Session 1: Large Scale Dynamics and Control
Session Organizer and Session Chair: Mani Venkatasubramanian,

Power system is a large-scale nonlinear system consisting of hundreds of dynamic components including synchronous generators and their controls, nonlinear loads, and complex power electronic devices such as in wind generators and in flexible transmission controllers. Modeling and simulation of the underlying large-scale differential-algebraic equations are essential for understanding fundamental questions in power system planning and operations. Recent measurement based real-time monitoring and control algorithms are providing a renewed look at the dynamic phenomena of interconnected power system through synchronized wide- area measurements in the form of Phasor Measurement Units (PMUs). With the availability of such large-scale synchronized measurements available in the power system today, there is an urgent need to combine model based power system dynamic research and measurement based monitoring and control algorithms towards advancing real-time operational reliability of electric power grids. Increased reactive power demands during unplanned for events such as from geomagnetic disturbances (GMDs) can push the system towards voltage collapse scenarios. This session will showcase recent developments in the area of large-scale dynamic research in the power system area.

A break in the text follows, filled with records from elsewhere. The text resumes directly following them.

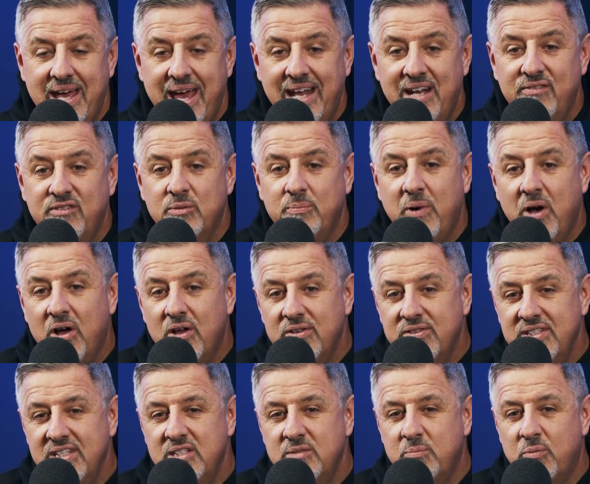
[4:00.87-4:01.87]
And if the
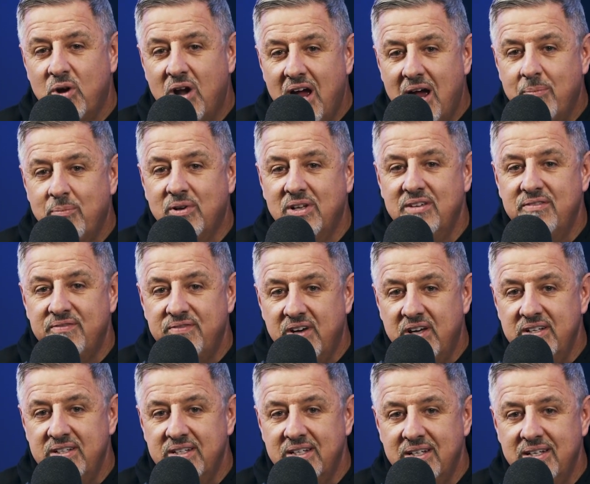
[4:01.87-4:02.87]
policy is properly
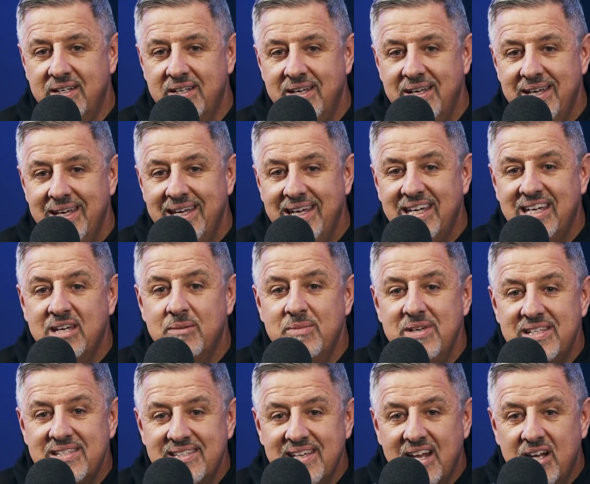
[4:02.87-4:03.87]
funded, it can
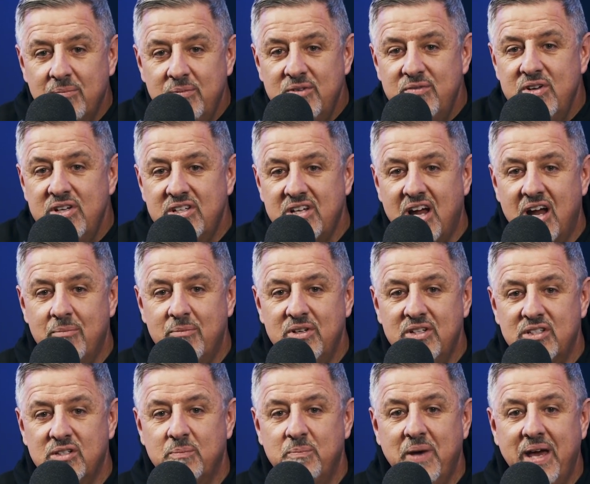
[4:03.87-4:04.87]
be set up in
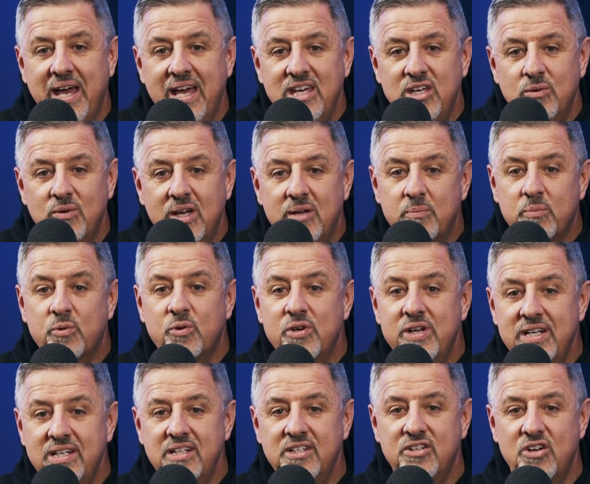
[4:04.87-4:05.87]
retirement to pay you a
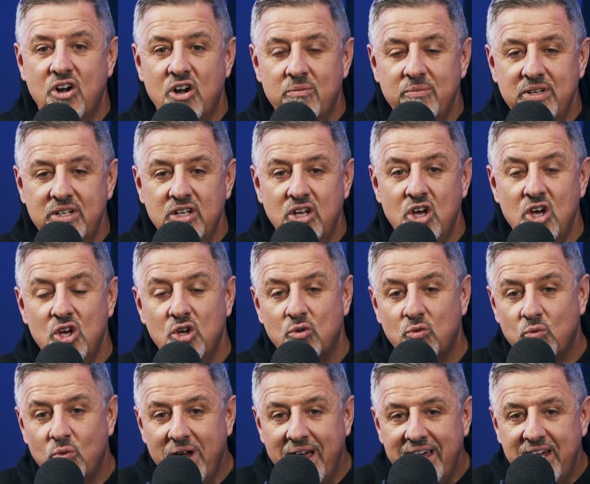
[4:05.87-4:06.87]
predetermined
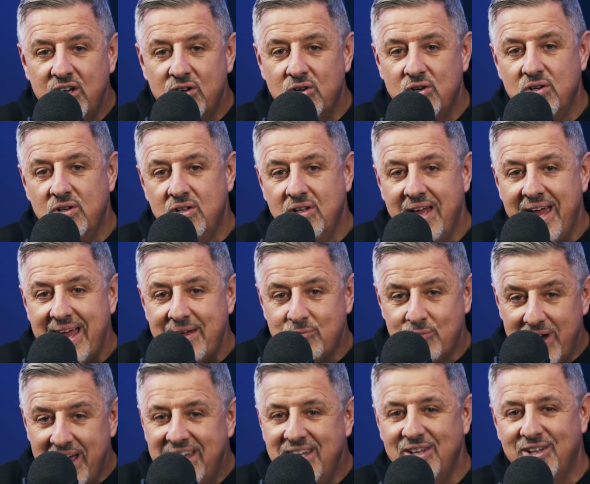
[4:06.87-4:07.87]
regular
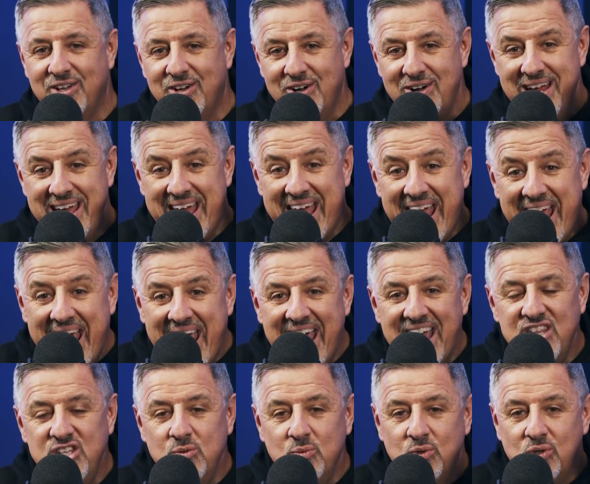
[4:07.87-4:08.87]

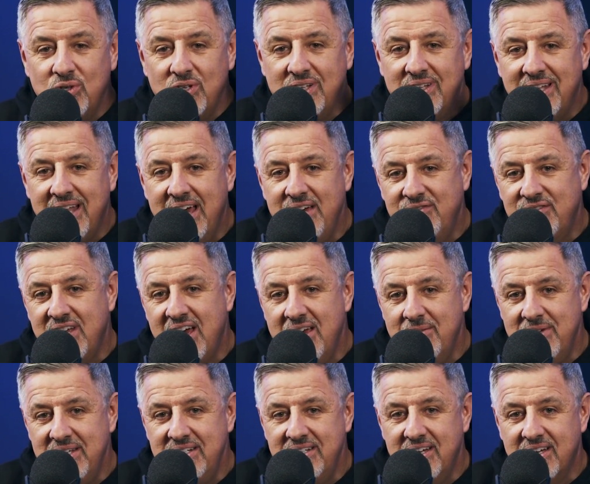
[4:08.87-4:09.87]
annual
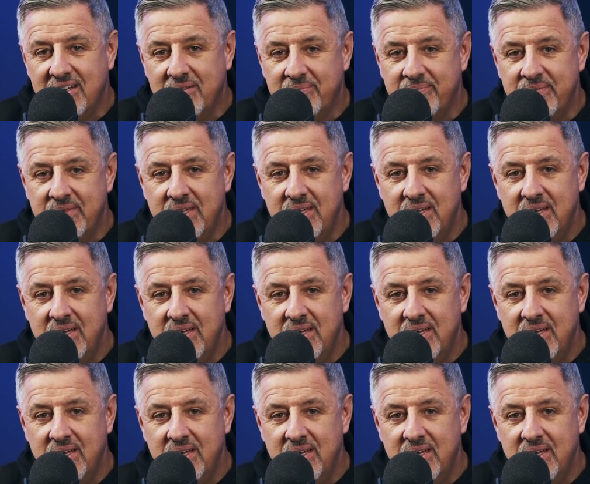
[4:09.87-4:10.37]
lifetime income.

Session 2: Distributed Decision and Control
Session Organizer and Session Chair: David P. Chassin,

This session addresses distributed control concepts that can be integrated into more decentralized command and control of existing critical energy infrastructures. The world's developed economies will increasingly be required to manage heterogeneous and dispersed infrastructure-scale systems of systems such as our critical energy, power, computing and transportation systems. There is an emerging recognition of the need for new control techniques that will allow us to develop, test and integrate distributed resources with growing dispersed intelligence and diverging objectives. Papers will present new control theory, tools and testbeds that support the development of a sound scientific basis for controlling large-scale energy infrastructure using diverse resources including distributed generation and loads. They will address the fundamental obstacles to generalizable methodologies for controlling large-scale complex engineered systems while economically and reliably achieving evolving local and global performance objectives.